▸ RECORDED INFORMATION:
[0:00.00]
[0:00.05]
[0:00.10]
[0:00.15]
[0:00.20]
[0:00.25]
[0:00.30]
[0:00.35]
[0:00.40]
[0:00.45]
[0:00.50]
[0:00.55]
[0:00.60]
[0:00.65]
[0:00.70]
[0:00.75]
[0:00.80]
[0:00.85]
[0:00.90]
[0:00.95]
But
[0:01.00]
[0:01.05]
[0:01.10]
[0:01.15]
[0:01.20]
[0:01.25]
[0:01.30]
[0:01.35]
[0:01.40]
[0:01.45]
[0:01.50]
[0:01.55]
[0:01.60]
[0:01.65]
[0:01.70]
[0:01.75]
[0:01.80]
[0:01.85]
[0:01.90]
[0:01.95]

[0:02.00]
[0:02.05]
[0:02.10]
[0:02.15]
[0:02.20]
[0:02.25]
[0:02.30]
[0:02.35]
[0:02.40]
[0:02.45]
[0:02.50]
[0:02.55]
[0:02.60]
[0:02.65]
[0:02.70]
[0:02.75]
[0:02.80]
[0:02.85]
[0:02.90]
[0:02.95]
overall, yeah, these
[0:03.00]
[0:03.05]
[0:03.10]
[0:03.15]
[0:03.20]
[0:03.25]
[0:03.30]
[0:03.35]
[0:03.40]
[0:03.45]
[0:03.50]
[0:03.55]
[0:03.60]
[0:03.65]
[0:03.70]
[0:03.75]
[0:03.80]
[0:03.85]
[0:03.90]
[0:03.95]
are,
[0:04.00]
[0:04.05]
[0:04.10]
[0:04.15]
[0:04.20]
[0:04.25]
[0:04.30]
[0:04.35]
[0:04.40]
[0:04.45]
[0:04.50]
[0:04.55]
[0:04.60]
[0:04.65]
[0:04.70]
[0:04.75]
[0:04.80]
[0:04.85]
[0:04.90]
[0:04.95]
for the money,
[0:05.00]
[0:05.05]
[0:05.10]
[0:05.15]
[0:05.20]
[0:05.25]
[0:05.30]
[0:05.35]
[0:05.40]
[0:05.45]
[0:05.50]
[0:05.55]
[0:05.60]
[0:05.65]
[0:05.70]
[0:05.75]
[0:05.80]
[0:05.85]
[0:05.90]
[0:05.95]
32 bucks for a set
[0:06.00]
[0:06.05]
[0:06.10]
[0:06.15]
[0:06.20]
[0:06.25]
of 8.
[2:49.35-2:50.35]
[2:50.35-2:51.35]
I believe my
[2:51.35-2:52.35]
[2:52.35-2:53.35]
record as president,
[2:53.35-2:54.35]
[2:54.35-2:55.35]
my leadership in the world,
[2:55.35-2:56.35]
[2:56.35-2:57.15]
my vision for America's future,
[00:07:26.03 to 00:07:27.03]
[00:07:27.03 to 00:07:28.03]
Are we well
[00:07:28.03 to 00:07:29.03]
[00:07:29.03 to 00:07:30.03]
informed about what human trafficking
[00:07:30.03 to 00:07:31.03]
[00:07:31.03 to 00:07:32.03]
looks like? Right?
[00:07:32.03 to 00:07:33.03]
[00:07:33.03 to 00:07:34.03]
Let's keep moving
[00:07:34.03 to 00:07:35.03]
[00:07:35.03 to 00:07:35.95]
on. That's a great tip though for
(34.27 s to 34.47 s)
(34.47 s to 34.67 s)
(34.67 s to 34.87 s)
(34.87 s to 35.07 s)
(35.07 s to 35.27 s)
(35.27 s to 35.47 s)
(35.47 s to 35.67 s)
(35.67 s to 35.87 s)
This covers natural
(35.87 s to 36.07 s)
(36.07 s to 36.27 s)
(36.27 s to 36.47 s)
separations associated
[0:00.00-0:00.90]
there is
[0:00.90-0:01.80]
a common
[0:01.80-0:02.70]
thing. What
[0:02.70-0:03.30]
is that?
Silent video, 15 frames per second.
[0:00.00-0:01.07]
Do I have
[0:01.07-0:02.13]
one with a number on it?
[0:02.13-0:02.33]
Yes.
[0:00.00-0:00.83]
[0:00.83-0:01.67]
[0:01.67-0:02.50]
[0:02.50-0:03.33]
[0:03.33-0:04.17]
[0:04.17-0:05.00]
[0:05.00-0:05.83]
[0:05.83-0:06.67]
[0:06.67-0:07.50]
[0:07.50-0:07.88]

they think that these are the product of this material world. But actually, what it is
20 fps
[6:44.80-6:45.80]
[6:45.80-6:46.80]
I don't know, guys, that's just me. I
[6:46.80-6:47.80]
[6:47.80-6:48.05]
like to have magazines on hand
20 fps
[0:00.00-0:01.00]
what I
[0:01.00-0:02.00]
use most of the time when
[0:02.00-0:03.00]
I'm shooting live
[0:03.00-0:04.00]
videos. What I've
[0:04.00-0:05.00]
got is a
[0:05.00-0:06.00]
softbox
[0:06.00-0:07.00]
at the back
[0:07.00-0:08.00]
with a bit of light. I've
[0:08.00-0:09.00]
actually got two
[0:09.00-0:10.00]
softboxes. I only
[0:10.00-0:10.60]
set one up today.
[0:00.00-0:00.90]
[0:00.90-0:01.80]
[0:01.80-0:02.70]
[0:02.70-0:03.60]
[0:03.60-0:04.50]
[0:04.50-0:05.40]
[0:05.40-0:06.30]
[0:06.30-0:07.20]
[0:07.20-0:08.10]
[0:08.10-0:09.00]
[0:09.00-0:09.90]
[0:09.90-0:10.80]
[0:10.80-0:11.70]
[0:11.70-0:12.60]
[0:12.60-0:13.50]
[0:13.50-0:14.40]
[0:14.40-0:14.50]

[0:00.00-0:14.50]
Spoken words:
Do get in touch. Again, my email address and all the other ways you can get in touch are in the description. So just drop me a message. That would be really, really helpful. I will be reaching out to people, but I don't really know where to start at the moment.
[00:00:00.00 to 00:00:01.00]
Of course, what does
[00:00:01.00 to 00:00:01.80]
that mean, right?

▸ REQUIREMENT:
Reproduce the entire listing above exactly, leaving nothing out.

▸ OUTPUT FOR THIS TASK:
[0:00.00]
[0:00.05]
[0:00.10]
[0:00.15]
[0:00.20]
[0:00.25]
[0:00.30]
[0:00.35]
[0:00.40]
[0:00.45]
[0:00.50]
[0:00.55]
[0:00.60]
[0:00.65]
[0:00.70]
[0:00.75]
[0:00.80]
[0:00.85]
[0:00.90]
[0:00.95]
But
[0:01.00]
[0:01.05]
[0:01.10]
[0:01.15]
[0:01.20]
[0:01.25]
[0:01.30]
[0:01.35]
[0:01.40]
[0:01.45]
[0:01.50]
[0:01.55]
[0:01.60]
[0:01.65]
[0:01.70]
[0:01.75]
[0:01.80]
[0:01.85]
[0:01.90]
[0:01.95]

[0:02.00]
[0:02.05]
[0:02.10]
[0:02.15]
[0:02.20]
[0:02.25]
[0:02.30]
[0:02.35]
[0:02.40]
[0:02.45]
[0:02.50]
[0:02.55]
[0:02.60]
[0:02.65]
[0:02.70]
[0:02.75]
[0:02.80]
[0:02.85]
[0:02.90]
[0:02.95]
overall, yeah, these
[0:03.00]
[0:03.05]
[0:03.10]
[0:03.15]
[0:03.20]
[0:03.25]
[0:03.30]
[0:03.35]
[0:03.40]
[0:03.45]
[0:03.50]
[0:03.55]
[0:03.60]
[0:03.65]
[0:03.70]
[0:03.75]
[0:03.80]
[0:03.85]
[0:03.90]
[0:03.95]
are,
[0:04.00]
[0:04.05]
[0:04.10]
[0:04.15]
[0:04.20]
[0:04.25]
[0:04.30]
[0:04.35]
[0:04.40]
[0:04.45]
[0:04.50]
[0:04.55]
[0:04.60]
[0:04.65]
[0:04.70]
[0:04.75]
[0:04.80]
[0:04.85]
[0:04.90]
[0:04.95]
for the money,
[0:05.00]
[0:05.05]
[0:05.10]
[0:05.15]
[0:05.20]
[0:05.25]
[0:05.30]
[0:05.35]
[0:05.40]
[0:05.45]
[0:05.50]
[0:05.55]
[0:05.60]
[0:05.65]
[0:05.70]
[0:05.75]
[0:05.80]
[0:05.85]
[0:05.90]
[0:05.95]
32 bucks for a set
[0:06.00]
[0:06.05]
[0:06.10]
[0:06.15]
[0:06.20]
[0:06.25]
of 8.
[2:49.35-2:50.35]
[2:50.35-2:51.35]
I believe my
[2:51.35-2:52.35]
[2:52.35-2:53.35]
record as president,
[2:53.35-2:54.35]
[2:54.35-2:55.35]
my leadership in the world,
[2:55.35-2:56.35]
[2:56.35-2:57.15]
my vision for America's future,
[00:07:26.03 to 00:07:27.03]
[00:07:27.03 to 00:07:28.03]
Are we well
[00:07:28.03 to 00:07:29.03]
[00:07:29.03 to 00:07:30.03]
informed about what human trafficking
[00:07:30.03 to 00:07:31.03]
[00:07:31.03 to 00:07:32.03]
looks like? Right?
[00:07:32.03 to 00:07:33.03]
[00:07:33.03 to 00:07:34.03]
Let's keep moving
[00:07:34.03 to 00:07:35.03]
[00:07:35.03 to 00:07:35.95]
on. That's a great tip though for
(34.27 s to 34.47 s)
(34.47 s to 34.67 s)
(34.67 s to 34.87 s)
(34.87 s to 35.07 s)
(35.07 s to 35.27 s)
(35.27 s to 35.47 s)
(35.47 s to 35.67 s)
(35.67 s to 35.87 s)
This covers natural
(35.87 s to 36.07 s)
(36.07 s to 36.27 s)
(36.27 s to 36.47 s)
separations associated
[0:00.00-0:00.90]
there is
[0:00.90-0:01.80]
a common
[0:01.80-0:02.70]
thing. What
[0:02.70-0:03.30]
is that?
Silent video, 15 frames per second.
[0:00.00-0:01.07]
Do I have
[0:01.07-0:02.13]
one with a number on it?
[0:02.13-0:02.33]
Yes.
[0:00.00-0:00.83]
[0:00.83-0:01.67]
[0:01.67-0:02.50]
[0:02.50-0:03.33]
[0:03.33-0:04.17]
[0:04.17-0:05.00]
[0:05.00-0:05.83]
[0:05.83-0:06.67]
[0:06.67-0:07.50]
[0:07.50-0:07.88]

they think that these are the product of this material world. But actually, what it is
20 fps
[6:44.80-6:45.80]
[6:45.80-6:46.80]
I don't know, guys, that's just me. I
[6:46.80-6:47.80]
[6:47.80-6:48.05]
like to have magazines on hand
20 fps
[0:00.00-0:01.00]
what I
[0:01.00-0:02.00]
use most of the time when
[0:02.00-0:03.00]
I'm shooting live
[0:03.00-0:04.00]
videos. What I've
[0:04.00-0:05.00]
got is a
[0:05.00-0:06.00]
softbox
[0:06.00-0:07.00]
at the back
[0:07.00-0:08.00]
with a bit of light. I've
[0:08.00-0:09.00]
actually got two
[0:09.00-0:10.00]
softboxes. I only
[0:10.00-0:10.60]
set one up today.
[0:00.00-0:00.90]
[0:00.90-0:01.80]
[0:01.80-0:02.70]
[0:02.70-0:03.60]
[0:03.60-0:04.50]
[0:04.50-0:05.40]
[0:05.40-0:06.30]
[0:06.30-0:07.20]
[0:07.20-0:08.10]
[0:08.10-0:09.00]
[0:09.00-0:09.90]
[0:09.90-0:10.80]
[0:10.80-0:11.70]
[0:11.70-0:12.60]
[0:12.60-0:13.50]
[0:13.50-0:14.40]
[0:14.40-0:14.50]

[0:00.00-0:14.50]
Spoken words:
Do get in touch. Again, my email address and all the other ways you can get in touch are in the description. So just drop me a message. That would be really, really helpful. I will be reaching out to people, but I don't really know where to start at the moment.
[00:00:00.00 to 00:00:01.00]
Of course, what does
[00:00:01.00 to 00:00:01.80]
that mean, right?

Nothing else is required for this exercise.